The gpuid service exposes Prometheus-compatible metrics on the :8080/metrics endpoint:

gpuid_export_success_total{exporter_type, node, pod}: Successful export operations
gpuid_export_failure_total{exporter_type, node, pod, error_type}: Failed export operations

Exported Data Schema

GPU serial number readings are exported in a consistent schema across all backends:

cluster: Kubernetes cluster identifier where the GPUs were observed
node: Kubernetes node name where GPU was discovered
machine: VM instance ID or physical machine identifier
source: Namespace/Pod name that provided the GPU information
gpu: GPU serial number from nvidia-smi
read_time: Timestamp when the reading was taken (RFC3339 format)

HTTP Post Content

When using HTTP exporter, the content includes the JSON serialized record:

{
  "cluster": "production-cluster",
  "node": "gpu-node-01", 
  "machine": "i-1234567890abcdef0",
  "source": "gpu-operator/nvidia-device-plugin-abc123",
  "gpu": "1234567890",
  "time": "2025-09-10T10:30:45Z"
}

PostgreSQL Schema

When using the PostgreSQL exporter, data is stored in the following table structure:

CREATE TABLE serials (
    id BIGSERIAL PRIMARY KEY,
    cluster VARCHAR(255) NOT NULL,
    node VARCHAR(255) NOT NULL, 
    machine VARCHAR(255) NOT NULL,
    source VARCHAR(255) NOT NULL,
    chassis VARCHAR(255) NOT NULL,
    gpu VARCHAR(255) NOT NULL,
    read_time TIMESTAMP WITH TIME ZONE NOT NULL,
    created_at TIMESTAMP WITH TIME ZONE NOT NULL DEFAULT NOW(),
    UNIQUE(cluster, node, machine, source, chassis, gpu, read_time)
);

-- Optimized indexes for common query patterns
CREATE INDEX idx_serials_cluster ON serials (cluster);
CREATE INDEX idx_serials_node ON serials (node);
CREATE INDEX idx_serials_read_time ON serials (read_time);
CREATE INDEX idx_serials_created_at ON serials (created_at);

Few queries:

GPUs which have been used in more than 1 machine:

SELECT 
    gpu, 
    COUNT(DISTINCT machine) AS machines_per_gpu
FROM serials
GROUP BY gpu
HAVING COUNT(DISTINCT machine) > 1
ORDER BY gpu;

GPUs that moved across clusters:

SELECT 
    gpu,
    COUNT(DISTINCT cluster) AS clusters_seen_in
FROM serials
GROUP BY gpu
HAVING COUNT(DISTINCT cluster) > 1
ORDER BY clusters_seen_in DESC;

Number of GPUs per day:

SELECT 
    DATE(read_time) AS day,
    COUNT(DISTINCT gpu) AS unique_gpus
FROM serials
GROUP BY day
ORDER BY day;

S3 Object Structure

The S3 exporter organizes data with time-based partitioning:

s3://bucket-name/prefix/
├── year=2025/month=09/day=10/hour=10/
│   ├── cluster=prod/node=gpu-node-01/20250910-103045-uuid.json
│   └── cluster=prod/node=gpu-node-02/20250910-103112-uuid.json
└── year=2025/month=09/day=10/hour=11/
    └── cluster=prod/node=gpu-node-01/20250910-110215-uuid.json

Security and Validation

The gpuid container images are built with SLSA (Supply-chain Levels for Software Artifacts).

Manual Verification

Navigate to https://github.com/mchmarny/gpuid/attestations and pick the version you want to verify. The subject digest at the bottom should match the digest of the image you are deploying.

Using CLIs

Update the below image with the digest to the version you end up using.

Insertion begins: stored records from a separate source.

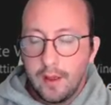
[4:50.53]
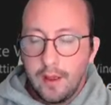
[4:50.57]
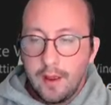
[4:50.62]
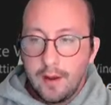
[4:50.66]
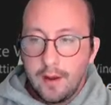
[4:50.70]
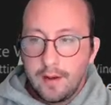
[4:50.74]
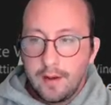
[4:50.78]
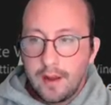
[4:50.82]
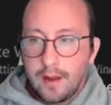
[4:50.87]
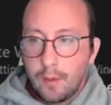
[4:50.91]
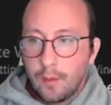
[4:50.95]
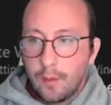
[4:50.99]

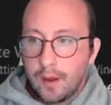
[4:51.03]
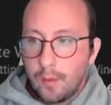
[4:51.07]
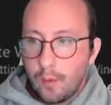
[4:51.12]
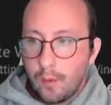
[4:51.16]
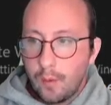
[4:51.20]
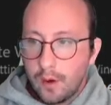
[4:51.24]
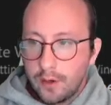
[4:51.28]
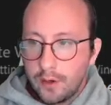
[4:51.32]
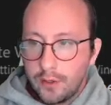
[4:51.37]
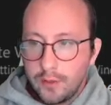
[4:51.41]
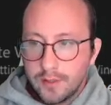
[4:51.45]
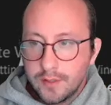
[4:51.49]
Now what I want
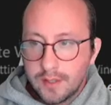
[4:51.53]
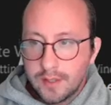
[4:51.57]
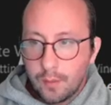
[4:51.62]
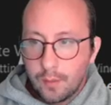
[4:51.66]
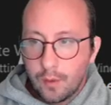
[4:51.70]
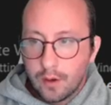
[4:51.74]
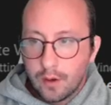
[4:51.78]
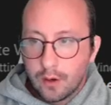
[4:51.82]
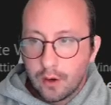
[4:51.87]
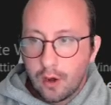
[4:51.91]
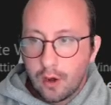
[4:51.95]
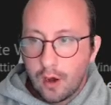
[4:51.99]
to do is I
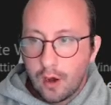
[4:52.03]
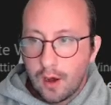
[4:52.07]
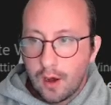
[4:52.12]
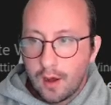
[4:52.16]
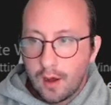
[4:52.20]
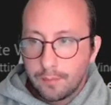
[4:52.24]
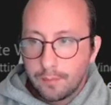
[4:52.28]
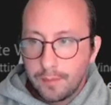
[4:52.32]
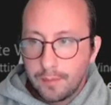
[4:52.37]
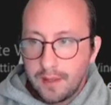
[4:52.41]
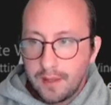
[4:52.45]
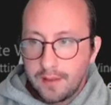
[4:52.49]
want to
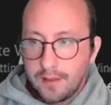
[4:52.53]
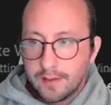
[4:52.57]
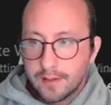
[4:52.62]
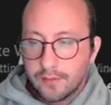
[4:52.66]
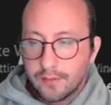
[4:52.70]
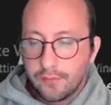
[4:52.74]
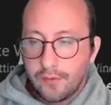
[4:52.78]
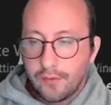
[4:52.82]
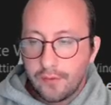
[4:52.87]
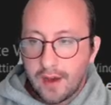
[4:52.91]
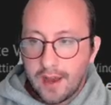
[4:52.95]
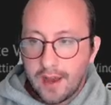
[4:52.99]
copy this
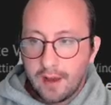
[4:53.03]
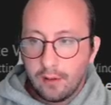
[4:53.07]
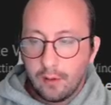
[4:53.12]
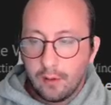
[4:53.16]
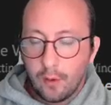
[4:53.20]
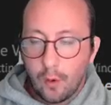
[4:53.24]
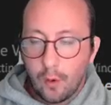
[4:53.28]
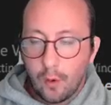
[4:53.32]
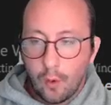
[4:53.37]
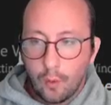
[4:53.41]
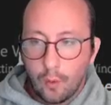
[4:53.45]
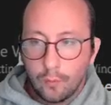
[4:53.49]
file
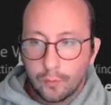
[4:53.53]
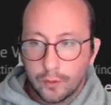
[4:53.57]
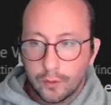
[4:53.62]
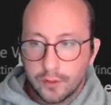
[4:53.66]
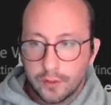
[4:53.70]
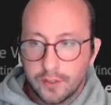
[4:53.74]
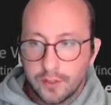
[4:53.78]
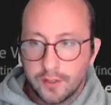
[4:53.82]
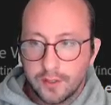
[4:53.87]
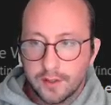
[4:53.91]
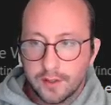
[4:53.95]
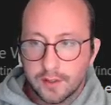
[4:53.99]
over
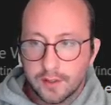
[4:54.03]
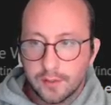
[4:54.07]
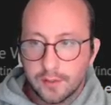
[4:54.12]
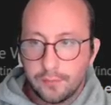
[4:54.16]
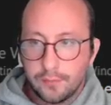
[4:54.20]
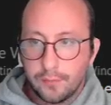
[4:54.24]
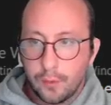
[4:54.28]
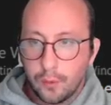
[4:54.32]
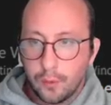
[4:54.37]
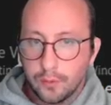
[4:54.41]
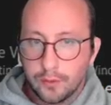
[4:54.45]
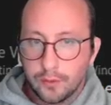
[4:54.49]
to this
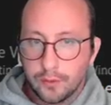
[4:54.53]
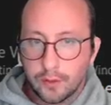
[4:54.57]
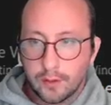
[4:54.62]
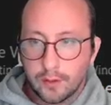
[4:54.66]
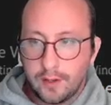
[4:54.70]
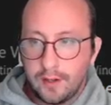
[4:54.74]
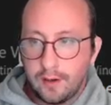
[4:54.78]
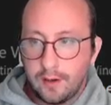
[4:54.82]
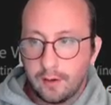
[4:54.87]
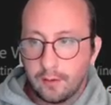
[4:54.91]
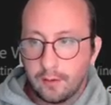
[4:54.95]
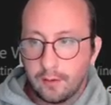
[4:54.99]
folder
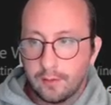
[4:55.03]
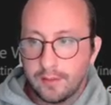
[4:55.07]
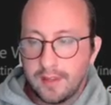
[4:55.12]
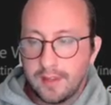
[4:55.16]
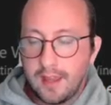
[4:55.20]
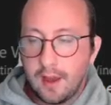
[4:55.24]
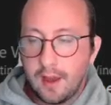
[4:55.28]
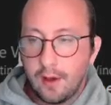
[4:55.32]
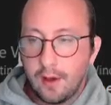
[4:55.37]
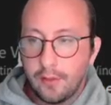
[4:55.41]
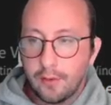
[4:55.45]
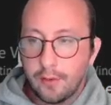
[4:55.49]
here, the
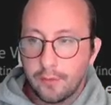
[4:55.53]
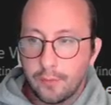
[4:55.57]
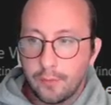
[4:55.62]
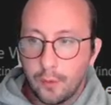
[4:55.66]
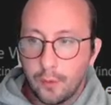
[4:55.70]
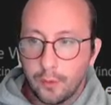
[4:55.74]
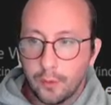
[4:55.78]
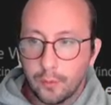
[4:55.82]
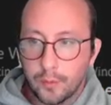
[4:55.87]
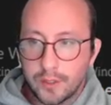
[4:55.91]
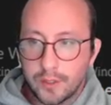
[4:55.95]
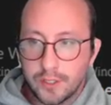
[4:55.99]
other
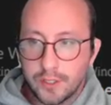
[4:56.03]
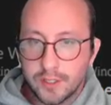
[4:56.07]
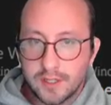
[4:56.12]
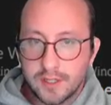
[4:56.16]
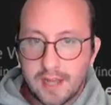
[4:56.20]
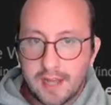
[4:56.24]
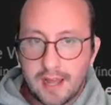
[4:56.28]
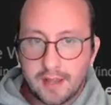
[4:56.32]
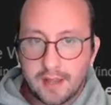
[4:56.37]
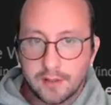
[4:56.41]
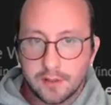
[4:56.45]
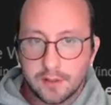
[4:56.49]
folder, which is
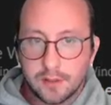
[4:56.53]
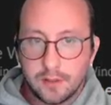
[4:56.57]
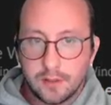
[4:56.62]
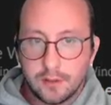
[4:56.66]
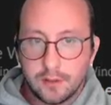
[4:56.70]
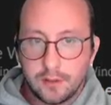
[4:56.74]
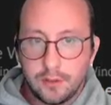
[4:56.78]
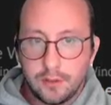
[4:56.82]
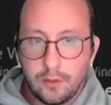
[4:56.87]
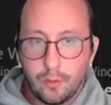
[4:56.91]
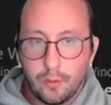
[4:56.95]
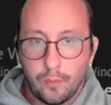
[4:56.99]

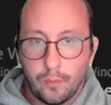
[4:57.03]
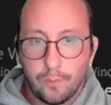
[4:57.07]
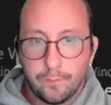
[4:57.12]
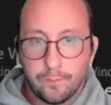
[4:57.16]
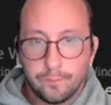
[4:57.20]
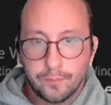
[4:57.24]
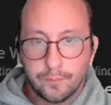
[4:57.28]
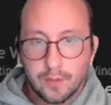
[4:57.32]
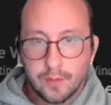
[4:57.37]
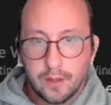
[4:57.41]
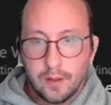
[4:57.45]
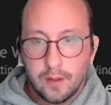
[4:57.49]
test2.
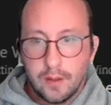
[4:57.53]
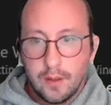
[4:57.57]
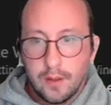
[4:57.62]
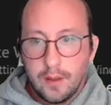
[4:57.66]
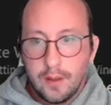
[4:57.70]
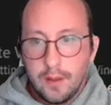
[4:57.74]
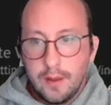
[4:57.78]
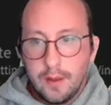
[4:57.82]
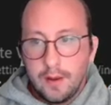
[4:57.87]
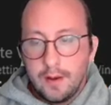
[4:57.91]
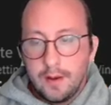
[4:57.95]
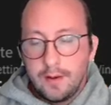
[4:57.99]

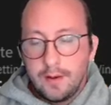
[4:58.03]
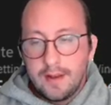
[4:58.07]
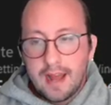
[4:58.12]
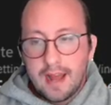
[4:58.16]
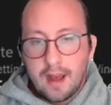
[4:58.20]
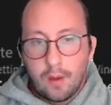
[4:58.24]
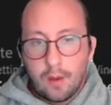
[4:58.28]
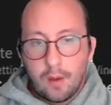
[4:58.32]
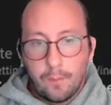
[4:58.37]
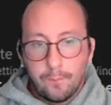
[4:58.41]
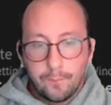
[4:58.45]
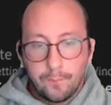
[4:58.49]

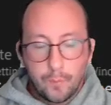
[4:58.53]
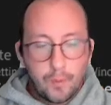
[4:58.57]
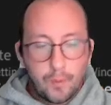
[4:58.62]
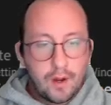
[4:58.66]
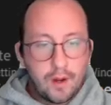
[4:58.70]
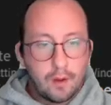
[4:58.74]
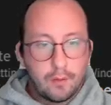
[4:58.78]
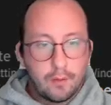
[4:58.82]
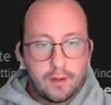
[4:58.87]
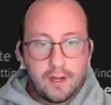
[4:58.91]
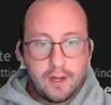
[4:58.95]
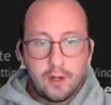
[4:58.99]
Now, we
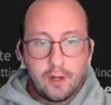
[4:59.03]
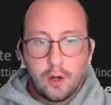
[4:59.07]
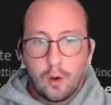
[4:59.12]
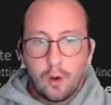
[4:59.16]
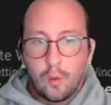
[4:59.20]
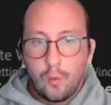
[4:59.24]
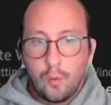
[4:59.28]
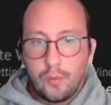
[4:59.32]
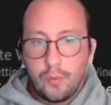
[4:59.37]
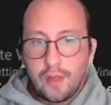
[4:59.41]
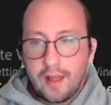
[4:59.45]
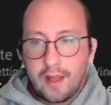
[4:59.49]
already
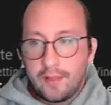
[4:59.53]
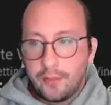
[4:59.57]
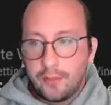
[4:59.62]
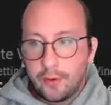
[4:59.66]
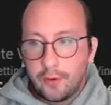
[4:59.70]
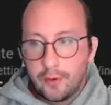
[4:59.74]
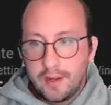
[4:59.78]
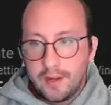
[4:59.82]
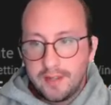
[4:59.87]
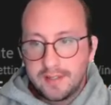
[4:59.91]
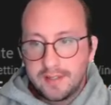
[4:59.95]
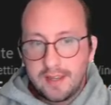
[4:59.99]
know that there
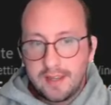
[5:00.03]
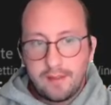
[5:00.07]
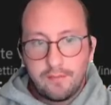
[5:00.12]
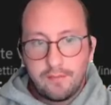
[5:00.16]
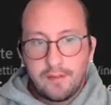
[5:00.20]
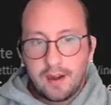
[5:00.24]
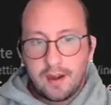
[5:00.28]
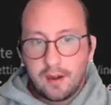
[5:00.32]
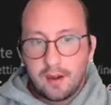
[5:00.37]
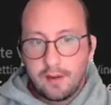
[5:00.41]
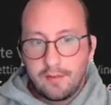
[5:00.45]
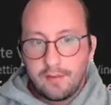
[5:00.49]
is a
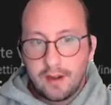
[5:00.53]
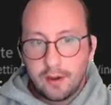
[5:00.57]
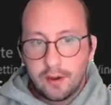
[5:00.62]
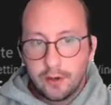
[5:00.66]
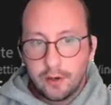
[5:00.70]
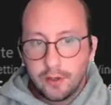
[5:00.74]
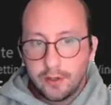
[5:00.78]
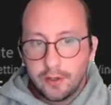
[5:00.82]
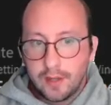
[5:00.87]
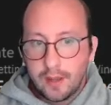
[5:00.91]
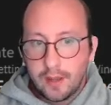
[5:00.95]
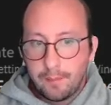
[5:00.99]
very, very
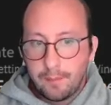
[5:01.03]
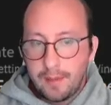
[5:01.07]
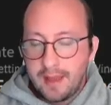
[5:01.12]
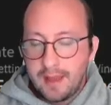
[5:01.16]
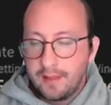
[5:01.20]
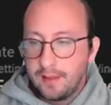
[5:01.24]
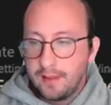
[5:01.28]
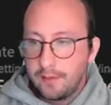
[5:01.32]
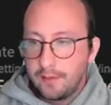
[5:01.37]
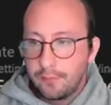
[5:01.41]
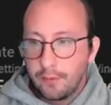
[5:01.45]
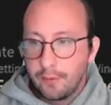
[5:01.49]
good
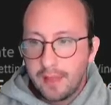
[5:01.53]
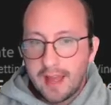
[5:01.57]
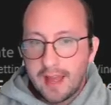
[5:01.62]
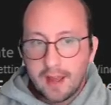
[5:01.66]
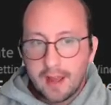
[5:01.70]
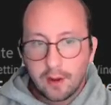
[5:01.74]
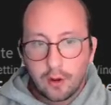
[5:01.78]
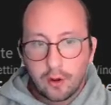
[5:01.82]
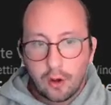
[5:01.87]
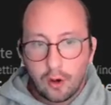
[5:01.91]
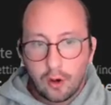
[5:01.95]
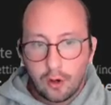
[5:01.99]
commandlet for that
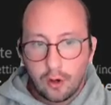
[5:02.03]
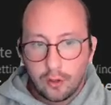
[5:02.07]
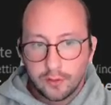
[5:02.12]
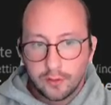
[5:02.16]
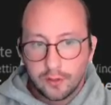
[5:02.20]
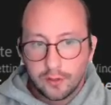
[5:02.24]
called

export IMAGE=ghcr.io/mchmarny/gpuid:latest

GitHub CLI

To verify the attestation on this image using GitHub CLI:

gh attestation verify "oci://$IMAGE" \
  --repo mchmarny/gpuid \
  --predicate-type https://slsa.dev/provenance/v1 \
  --limit 1

Cosign CLI

cosign verify-attestation \
    --type https://slsa.dev/provenance/v1 \
    --certificate-github-workflow-repository 'mchmarny/gpuid' \
    --certificate-identity-regexp 'https://github.com/mchmarny/gpuid/*' \
    --certificate-oidc-issuer 'https://token.actions.githubusercontent.com' \
    $IMAGE

In-Cluster Policy Enforcement

To ensure only verified images are deployed in your cluster:

Install Sigstore Policy Controller (if not already installed):

kubectl create namespace cosign-system
helm repo add sigstore https://sigstore.github.io/helm-charts
helm repo update
helm install policy-controller -n cosign-system sigstore/policy-controller

Enable Sigstore policy validation:

kubectl label namespace gpuid policy.sigstore.dev/include=true

Apply the image policy:

kubectl apply -f deployments/policy/slsa-attestation.yaml

Test the admission policy:

kubectl -n gpuid run test --image=$IMAGE

Disclaimer

This is my personal project and it does not represent my employer. While I do my best to ensure that everything works, I take no responsibility for issues caused by this code.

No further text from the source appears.